Single by Austen Tayshus
- A-side: "Australiana"
- B-side: "The Comedy Commando"
- Released: June 1983
- Recorded: January 1983
- Studio: The Loony Bin and The Comedy Store
- Genre: Comedy
- Length: 4:23
- Label: Regular Records
- Songwriter(s): Billy Birmingham, Austen Tayshus
- Producer(s): Billy Birmingham, Paul Goodwin

Austen Tayshus singles chronology
|  | "Australiana" (1983) | "Phantom Shuffle" (1984) |

= Australiana (song) =

"Australiana" (Spanish for "Australian") is a spoken-word comedy single by Austen Tayshus, written by Billy Birmingham and recorded live at The Comedy Store, Sydney, in 1983. It was only available on 12-inch records. It was the No. 1 single in Australia in 1983 for eight weeks, seven of them consecutive.

The single was banned in Victoria for a week, due to the B-side "The Comedy Commando". This led to a gap between the record's first number-one placing (15 August) and its seven-week run at the number-one spot (5 September – 17 October).

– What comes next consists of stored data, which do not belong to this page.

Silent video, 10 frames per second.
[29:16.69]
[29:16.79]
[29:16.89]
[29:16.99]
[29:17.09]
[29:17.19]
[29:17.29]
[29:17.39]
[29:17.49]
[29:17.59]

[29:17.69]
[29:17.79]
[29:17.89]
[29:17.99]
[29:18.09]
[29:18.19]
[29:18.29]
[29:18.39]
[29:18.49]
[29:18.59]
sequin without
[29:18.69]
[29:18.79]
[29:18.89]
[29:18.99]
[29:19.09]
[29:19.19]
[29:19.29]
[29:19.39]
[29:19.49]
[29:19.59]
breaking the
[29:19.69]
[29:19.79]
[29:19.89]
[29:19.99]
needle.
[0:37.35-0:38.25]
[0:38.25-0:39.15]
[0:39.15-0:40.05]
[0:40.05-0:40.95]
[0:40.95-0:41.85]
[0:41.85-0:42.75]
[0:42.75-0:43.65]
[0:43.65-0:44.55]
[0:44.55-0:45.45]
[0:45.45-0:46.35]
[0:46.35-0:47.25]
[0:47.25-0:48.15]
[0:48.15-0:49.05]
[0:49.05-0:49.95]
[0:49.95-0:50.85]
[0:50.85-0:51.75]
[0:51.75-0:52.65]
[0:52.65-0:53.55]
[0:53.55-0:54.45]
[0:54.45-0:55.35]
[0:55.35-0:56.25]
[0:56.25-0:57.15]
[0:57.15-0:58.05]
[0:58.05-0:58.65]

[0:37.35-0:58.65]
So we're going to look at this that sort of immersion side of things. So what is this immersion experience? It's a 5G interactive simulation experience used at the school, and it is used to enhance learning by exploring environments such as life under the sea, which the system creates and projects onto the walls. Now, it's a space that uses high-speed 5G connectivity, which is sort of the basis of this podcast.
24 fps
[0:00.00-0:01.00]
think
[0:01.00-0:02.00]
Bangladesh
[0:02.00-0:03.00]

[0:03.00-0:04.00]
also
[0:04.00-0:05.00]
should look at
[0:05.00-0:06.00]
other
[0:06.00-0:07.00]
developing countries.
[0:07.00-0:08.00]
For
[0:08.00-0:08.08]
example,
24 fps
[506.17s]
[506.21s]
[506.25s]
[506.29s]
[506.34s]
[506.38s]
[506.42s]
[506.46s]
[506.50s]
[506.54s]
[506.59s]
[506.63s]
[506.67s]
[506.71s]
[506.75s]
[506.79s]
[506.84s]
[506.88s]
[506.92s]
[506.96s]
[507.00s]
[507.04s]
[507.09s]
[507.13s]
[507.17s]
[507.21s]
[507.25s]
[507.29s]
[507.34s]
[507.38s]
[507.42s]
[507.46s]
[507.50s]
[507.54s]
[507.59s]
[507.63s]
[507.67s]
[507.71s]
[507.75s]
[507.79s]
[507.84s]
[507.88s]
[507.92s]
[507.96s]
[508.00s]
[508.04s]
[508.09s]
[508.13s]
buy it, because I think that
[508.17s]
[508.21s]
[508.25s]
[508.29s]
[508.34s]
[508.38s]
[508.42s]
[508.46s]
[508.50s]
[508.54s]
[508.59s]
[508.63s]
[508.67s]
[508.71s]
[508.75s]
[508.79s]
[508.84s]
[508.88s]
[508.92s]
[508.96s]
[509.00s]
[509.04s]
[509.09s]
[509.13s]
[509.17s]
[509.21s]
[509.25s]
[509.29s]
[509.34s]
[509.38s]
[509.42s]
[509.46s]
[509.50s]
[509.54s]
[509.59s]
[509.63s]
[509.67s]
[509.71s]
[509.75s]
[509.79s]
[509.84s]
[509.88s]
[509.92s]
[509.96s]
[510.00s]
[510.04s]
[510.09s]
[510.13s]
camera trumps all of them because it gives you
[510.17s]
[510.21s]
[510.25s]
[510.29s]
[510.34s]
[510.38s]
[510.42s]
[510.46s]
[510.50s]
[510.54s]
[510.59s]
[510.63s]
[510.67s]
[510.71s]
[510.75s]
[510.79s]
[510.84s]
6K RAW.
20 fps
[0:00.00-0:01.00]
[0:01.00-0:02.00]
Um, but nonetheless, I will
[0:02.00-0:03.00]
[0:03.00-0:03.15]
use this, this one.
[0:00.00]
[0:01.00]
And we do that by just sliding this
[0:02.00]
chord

The single was rereleased on CD in 2003 (EMI 7243 5 52755 0 9), containing the A-side and the video for the A-side but not the original B-side.

== Sketch structure ==

The sketch is built on extensive sets of equivocations that form puns relating to Australian place names and icons, for example:

My mate, Boomer, rang. Said he was having a few people around for a Barbie. Will Walla be there? Vegie might come. Let's go, Anna. Only if Din goes. Nulla bores me. Speak ill of Warra. Ayers rock in. Alice springs into action. Thanks, Warra, ta. Has Eucum been in? Wait until Gum leaves. On the lawn, Ceston. Marie knows. Leave Jack around a party. Adel laid it on me. Do you wanna game of euchre, Lyptus? Can Wom bat? Can Tenta field? Dar wins every time. Is Bass straight? Swim in the River, Ina. I've got no cossie, Oscar. Without a thread, Bo. Perish the thought. No cooler bar maid. Where can Marsu pee, Al? You reek of Stockade. Cook a burra. A pair of queens land in. Crack on to Woomba. Try to mount Isa. Trying to plait her puss. Flash your wanger at her. What'll 'ey care? Seen a cock or two. Pack Bill a bong. Will a didgery do? Where's the Tally-Ho, Bart? Great, Barry—a reefer, What is it mate? Noosa Heads of course. Blew Mountains away. Lord! How? Hey! Man! How much can a Koala bear? Lead you astray, Liana.

==Track listing==
 Vinyl (RRT 606)
- Side A "Australiana"
- Side B "The Comedy Commando"

CD single (5527550)
1. "Australiana" - 4:23
2. "Australiana" (CD Rom) - 4:27

==Charts==
===Weekly charts===

| Chart (1983) | Position |
|---|---|
| Australian (Kent Music Report) | 1 |

===Year-end charts===

| Chart (1983) | Position |
|---|---|
| Australian (Kent Music Report) | 1 |

==Certifications==

| Region | Certification | Certified units/sales |
| Australia (ARIA) | 2× Platinum | 200,000^{^} |
^{^} Shipments figures based on certification alone.